Public-land tab

This is an archived article that was published on sltrib.com in 2013, and information in the article may be outdated. It is provided only for personal research purposes and may not be reprinted.

The Public Lands Transfer Act provides possible common ground for conservative and liberal populists. But they'd need to be persuaded that the goal of the law, rather than an extravagant political stunt only possible in a one-party state, was instead about dismantling the extraordinary network of subsidies, tax breaks, low-interest loans and bailouts granted to very big oil and gas, mining, timber and ranching interests.

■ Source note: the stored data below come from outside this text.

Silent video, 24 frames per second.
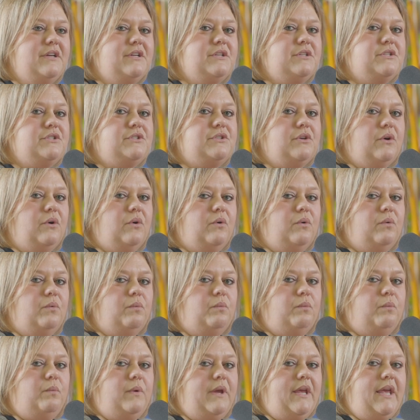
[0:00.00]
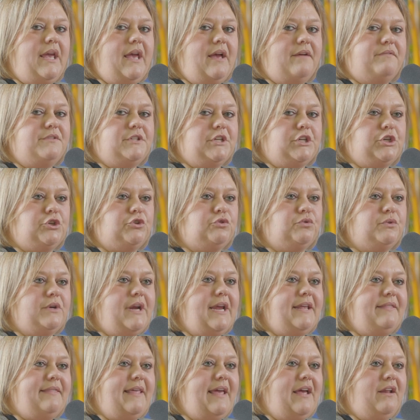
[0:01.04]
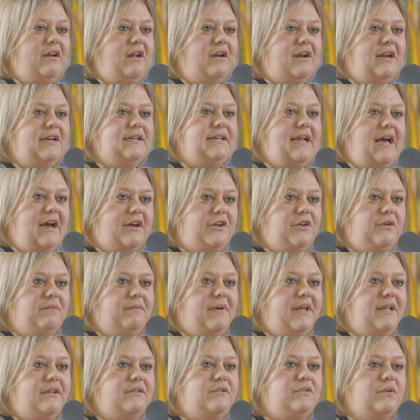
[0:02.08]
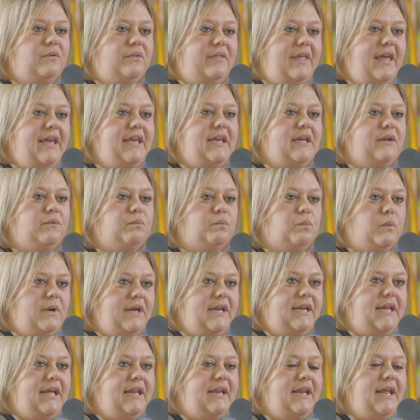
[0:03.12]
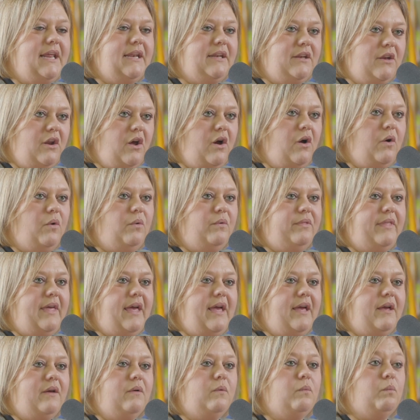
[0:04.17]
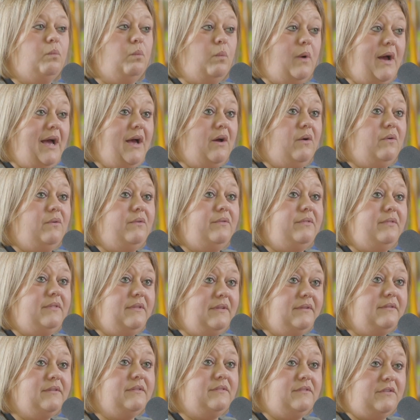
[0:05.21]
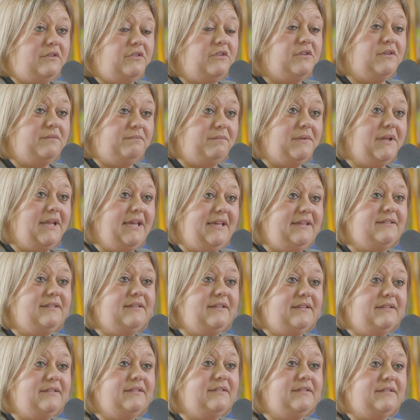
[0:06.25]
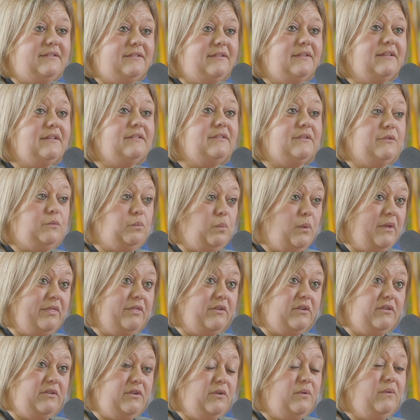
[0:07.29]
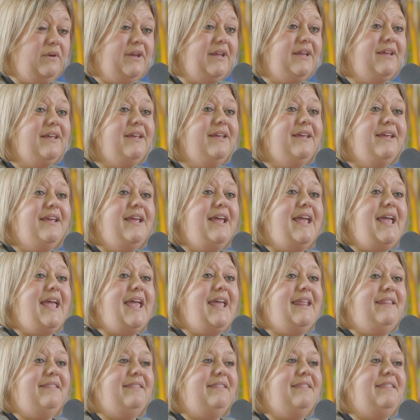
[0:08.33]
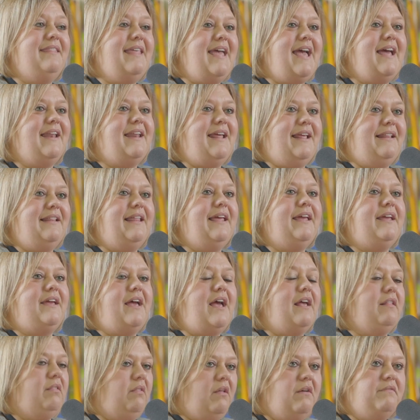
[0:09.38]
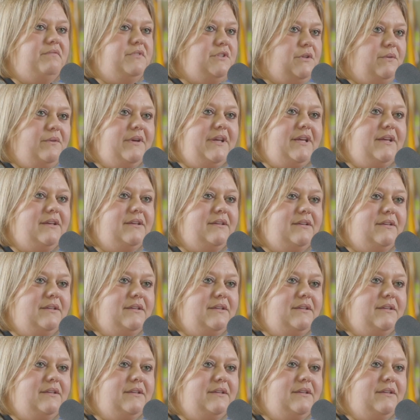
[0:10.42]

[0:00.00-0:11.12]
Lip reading: So we have to create that on a document so they can read it and know that, wow, this is a good place. This is what they're doing. And that I love doing.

After all, tribal, state and federal government largess, ostensibly intended to boost short-term commercial activity on public lands, too often has created onerous bureaucracy and exacted a heavy long-term toll on our local economies, environment, health and wildlife diversity. Booming mining towns have gone bust, leaving unsealed radioactive shafts and uninhabitable toxic sites for us to clean up. Over-grazing of cattle and sheep has turned our pristine prairies and verdant meadows into virtual feedlots and threatened our water supply.

Will "Free My ATV" activists cheer the idea of picking up a tab, which, according to Brian Maffly's report published on Aug. 15, could run into the millions for fighting wildfires, managing grazing, studying imperiled species, safeguarding cultural resources and myriad other obligations that would presumably fall to every Utah taxpayer?